© Reuters. FILE PHOTO: A woman holds test tube in front of displayed Bristol Myers Squibb logo in this illustration taken, May 21, 2021. REUTERS/Dado Ruvic/Illustration/File Photo/File Photo

(Reuters) -Bristol Myers Squibb said on Friday it would acquire drug developer Turning Point Therapeutics (NASDAQ:) Inc for $4.1 billion in cash to gain access to promising targeted treatments for cancer.

Turning Point’s lead drug, repotrectinib, targets mutations in certain proteins in the body that lead to unchecked cell growth, a hallmark of cancer.

Bristol Myers (NYSE:) expects the drug to become a stand-of-care therapy for certain patients with non-small cell lung cancer, a lucrative market for drug developers, when it is approved.

Repotrectinib, which belong to a class of treatments known as tyrosine kinase inhibitors, is being tested to treat non-small cell lung cancer and other advanced solid tumors.

“The acquisition of Turning Point Therapeutics further broadens our leading oncology franchise by adding a best-in-class, late-stage precision oncology asset,” Bristol Myers Chief Executive Officer Giovanni Cafori said.

Sales of Bristol Myers’ own lunch cancer drug Opdivo have fallen below those of rival Merck’s blockbuster treatment, Keytruda.

Bristol Myers will pay $76 per Turning Point share, a 122.5% premium to its last closing price.

Bristol Myers expects repotrectinib to be approved in the United States in the second half of 2023.

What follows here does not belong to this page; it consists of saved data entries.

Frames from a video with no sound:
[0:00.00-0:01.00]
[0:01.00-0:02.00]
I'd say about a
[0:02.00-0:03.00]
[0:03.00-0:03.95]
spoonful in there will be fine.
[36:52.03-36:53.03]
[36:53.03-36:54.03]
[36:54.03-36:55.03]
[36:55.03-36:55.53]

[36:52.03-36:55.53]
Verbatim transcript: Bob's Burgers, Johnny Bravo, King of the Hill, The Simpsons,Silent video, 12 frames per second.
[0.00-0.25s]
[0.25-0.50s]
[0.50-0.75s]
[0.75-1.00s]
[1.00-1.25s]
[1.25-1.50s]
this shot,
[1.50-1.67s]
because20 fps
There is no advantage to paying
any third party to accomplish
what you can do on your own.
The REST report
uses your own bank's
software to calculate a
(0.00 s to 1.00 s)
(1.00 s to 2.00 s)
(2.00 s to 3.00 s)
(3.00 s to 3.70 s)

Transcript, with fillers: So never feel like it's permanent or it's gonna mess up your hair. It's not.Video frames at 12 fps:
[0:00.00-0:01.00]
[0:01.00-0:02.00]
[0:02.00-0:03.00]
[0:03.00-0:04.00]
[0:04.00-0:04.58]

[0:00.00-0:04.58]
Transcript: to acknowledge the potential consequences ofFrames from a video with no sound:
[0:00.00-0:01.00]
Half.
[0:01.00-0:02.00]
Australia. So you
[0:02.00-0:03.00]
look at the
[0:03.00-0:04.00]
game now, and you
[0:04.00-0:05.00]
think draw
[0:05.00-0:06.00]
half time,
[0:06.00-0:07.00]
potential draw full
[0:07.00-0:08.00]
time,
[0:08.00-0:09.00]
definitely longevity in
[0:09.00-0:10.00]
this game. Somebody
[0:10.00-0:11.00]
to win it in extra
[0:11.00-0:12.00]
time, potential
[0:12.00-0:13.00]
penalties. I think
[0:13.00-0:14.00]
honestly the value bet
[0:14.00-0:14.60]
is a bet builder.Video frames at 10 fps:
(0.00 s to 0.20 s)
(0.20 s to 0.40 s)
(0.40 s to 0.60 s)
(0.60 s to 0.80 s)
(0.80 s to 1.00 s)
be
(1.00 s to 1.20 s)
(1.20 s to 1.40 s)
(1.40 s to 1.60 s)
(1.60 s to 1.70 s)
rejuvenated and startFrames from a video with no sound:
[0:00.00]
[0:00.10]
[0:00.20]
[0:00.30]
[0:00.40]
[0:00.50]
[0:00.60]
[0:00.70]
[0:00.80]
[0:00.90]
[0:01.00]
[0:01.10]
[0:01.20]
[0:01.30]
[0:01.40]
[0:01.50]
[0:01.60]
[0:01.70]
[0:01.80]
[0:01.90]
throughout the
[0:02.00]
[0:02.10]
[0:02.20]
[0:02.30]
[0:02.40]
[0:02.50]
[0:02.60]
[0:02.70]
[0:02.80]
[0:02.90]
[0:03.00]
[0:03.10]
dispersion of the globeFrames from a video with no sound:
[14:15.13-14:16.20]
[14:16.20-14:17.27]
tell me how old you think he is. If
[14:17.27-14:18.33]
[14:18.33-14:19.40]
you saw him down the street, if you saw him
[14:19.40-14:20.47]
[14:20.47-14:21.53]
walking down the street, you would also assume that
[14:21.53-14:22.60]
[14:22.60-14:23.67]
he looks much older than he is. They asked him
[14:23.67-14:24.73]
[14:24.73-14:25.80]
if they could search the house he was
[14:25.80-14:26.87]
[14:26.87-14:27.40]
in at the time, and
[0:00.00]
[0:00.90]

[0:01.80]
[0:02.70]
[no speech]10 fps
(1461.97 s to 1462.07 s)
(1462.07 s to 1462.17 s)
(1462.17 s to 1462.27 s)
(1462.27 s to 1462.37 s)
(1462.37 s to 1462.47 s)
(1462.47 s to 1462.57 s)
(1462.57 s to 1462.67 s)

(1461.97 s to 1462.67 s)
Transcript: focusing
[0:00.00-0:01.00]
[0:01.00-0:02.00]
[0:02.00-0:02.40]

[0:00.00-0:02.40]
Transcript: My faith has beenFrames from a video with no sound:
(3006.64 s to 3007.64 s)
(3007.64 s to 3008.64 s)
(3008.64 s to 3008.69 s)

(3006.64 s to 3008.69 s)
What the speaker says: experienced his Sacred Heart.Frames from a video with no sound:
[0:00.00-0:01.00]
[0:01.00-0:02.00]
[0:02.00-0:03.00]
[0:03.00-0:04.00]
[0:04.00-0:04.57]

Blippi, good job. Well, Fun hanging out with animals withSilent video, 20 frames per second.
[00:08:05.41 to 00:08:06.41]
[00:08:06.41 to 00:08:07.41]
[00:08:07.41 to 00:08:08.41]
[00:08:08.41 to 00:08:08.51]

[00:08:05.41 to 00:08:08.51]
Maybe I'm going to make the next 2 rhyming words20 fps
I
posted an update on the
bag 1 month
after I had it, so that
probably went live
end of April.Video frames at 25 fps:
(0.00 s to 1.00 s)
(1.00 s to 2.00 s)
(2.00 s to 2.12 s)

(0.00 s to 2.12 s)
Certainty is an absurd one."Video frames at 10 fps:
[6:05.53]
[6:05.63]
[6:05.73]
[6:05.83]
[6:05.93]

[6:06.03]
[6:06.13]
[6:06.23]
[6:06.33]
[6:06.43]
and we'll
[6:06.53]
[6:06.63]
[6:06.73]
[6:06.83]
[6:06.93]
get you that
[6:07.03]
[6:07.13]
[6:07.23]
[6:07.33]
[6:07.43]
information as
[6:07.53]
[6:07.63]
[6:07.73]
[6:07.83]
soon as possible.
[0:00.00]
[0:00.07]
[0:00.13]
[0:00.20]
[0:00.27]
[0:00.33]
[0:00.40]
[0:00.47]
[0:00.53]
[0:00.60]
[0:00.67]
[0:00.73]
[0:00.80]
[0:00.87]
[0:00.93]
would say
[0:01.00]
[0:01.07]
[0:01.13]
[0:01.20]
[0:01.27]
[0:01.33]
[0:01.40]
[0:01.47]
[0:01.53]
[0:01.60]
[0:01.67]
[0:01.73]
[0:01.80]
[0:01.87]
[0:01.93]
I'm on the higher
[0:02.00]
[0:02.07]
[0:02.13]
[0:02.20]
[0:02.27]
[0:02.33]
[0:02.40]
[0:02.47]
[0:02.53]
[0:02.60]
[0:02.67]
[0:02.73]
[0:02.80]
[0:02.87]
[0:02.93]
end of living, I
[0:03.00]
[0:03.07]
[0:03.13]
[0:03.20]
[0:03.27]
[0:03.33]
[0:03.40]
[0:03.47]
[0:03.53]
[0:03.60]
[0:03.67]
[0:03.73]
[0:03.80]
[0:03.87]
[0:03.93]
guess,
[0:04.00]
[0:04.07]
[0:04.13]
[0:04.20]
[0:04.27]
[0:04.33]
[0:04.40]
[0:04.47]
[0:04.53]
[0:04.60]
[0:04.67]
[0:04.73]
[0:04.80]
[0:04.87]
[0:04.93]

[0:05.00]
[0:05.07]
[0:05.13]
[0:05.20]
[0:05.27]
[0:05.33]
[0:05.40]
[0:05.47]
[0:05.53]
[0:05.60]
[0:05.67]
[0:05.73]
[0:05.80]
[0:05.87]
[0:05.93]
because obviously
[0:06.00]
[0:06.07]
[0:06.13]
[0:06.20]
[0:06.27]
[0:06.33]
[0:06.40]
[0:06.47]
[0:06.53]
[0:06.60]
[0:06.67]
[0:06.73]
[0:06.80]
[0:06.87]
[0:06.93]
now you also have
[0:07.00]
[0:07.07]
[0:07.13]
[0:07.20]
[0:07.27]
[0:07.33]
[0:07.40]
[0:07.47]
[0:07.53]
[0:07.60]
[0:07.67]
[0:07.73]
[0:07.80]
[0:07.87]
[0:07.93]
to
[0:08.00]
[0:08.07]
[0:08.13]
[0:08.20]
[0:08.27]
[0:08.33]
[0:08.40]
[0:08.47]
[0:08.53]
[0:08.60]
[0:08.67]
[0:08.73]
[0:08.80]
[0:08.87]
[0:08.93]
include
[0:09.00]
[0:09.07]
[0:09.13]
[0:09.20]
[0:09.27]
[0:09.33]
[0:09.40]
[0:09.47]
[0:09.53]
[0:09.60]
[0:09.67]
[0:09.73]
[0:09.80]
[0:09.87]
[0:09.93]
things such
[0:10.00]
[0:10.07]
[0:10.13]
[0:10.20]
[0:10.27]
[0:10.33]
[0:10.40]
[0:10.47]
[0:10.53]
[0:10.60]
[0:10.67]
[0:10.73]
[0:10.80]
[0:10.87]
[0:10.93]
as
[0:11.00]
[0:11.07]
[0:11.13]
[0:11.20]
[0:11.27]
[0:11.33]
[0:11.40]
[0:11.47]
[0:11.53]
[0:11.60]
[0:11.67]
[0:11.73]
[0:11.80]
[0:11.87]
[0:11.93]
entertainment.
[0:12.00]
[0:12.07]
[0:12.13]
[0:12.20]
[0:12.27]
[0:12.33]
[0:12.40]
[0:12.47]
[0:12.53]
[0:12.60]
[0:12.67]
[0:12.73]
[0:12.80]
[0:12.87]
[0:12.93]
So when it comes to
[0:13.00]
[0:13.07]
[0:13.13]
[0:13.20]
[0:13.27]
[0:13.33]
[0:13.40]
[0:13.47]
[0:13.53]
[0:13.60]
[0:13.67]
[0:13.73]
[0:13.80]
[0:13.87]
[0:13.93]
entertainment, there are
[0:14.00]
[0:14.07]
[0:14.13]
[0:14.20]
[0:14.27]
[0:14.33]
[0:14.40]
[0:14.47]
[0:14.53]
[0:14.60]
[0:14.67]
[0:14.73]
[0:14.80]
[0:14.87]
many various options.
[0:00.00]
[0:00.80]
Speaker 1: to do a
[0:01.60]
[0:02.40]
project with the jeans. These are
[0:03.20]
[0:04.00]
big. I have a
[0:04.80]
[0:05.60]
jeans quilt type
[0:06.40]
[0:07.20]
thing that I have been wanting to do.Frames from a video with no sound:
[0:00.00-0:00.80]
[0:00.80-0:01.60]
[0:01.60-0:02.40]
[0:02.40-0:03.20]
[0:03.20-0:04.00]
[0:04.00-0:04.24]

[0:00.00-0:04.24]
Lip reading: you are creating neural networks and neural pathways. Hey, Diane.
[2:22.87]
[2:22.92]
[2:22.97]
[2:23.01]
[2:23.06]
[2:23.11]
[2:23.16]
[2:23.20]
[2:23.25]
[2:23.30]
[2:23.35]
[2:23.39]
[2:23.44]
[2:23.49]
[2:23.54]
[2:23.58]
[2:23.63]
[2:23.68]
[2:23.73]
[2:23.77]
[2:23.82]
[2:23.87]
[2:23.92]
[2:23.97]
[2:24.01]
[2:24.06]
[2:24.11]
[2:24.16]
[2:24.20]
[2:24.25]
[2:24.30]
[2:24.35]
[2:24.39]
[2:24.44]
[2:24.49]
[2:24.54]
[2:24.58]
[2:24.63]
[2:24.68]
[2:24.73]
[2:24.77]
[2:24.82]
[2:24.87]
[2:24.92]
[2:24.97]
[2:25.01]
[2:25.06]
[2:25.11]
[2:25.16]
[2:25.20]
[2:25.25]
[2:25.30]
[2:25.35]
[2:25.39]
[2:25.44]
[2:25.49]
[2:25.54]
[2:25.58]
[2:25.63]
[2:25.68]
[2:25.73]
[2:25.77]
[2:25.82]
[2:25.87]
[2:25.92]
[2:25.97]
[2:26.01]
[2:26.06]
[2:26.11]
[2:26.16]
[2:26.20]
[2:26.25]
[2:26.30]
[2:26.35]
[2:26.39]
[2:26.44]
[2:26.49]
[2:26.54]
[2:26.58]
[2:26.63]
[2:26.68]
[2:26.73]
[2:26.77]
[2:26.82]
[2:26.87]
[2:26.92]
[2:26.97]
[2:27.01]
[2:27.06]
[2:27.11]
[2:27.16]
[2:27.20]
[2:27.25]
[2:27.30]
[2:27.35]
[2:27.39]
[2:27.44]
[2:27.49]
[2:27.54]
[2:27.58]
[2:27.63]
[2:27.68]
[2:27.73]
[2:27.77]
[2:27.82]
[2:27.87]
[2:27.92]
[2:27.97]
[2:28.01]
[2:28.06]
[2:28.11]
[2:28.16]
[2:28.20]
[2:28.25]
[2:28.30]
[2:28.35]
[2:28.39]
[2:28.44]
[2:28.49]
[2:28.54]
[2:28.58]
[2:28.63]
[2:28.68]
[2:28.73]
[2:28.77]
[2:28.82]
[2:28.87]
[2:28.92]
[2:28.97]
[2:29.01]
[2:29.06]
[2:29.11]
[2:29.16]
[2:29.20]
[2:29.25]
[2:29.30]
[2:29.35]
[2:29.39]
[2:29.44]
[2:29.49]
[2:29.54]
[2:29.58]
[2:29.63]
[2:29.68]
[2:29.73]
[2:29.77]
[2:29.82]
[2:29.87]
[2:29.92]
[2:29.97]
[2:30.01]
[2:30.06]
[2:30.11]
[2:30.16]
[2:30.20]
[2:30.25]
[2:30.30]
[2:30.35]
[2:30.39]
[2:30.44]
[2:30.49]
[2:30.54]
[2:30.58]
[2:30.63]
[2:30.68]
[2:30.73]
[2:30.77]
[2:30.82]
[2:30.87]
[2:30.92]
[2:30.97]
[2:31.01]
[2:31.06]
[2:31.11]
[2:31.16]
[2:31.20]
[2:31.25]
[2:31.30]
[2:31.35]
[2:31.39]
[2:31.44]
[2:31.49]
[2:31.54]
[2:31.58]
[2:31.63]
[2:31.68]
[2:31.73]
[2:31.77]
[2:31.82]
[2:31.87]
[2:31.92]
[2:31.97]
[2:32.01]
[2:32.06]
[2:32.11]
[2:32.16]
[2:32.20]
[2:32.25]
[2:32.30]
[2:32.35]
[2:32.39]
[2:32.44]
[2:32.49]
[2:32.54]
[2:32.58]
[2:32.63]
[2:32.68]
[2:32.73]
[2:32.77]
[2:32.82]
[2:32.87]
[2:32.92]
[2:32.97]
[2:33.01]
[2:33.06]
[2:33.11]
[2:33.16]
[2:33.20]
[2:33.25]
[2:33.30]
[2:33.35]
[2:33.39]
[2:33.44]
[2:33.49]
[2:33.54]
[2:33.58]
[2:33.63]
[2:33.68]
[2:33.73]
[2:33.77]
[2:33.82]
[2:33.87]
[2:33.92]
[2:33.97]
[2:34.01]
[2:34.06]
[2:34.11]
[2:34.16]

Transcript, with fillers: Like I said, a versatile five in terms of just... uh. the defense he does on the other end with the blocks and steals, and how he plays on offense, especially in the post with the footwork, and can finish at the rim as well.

Before the deal announcement, Turning Point’s shares were down roughly 28% in 2022 following a broader slump in the biotech sector after dazzling growth in 2020 and the first half of 2021.

Following a dearth of deals in the sector this year, Pfizer (NYSE:) in May agreed to an $11.6 billion deal to buy migraine drug developer Biohaven Pharmaceutical. The deal at that time kindled hopes among Wall Street analysts that it may usher in more buyouts.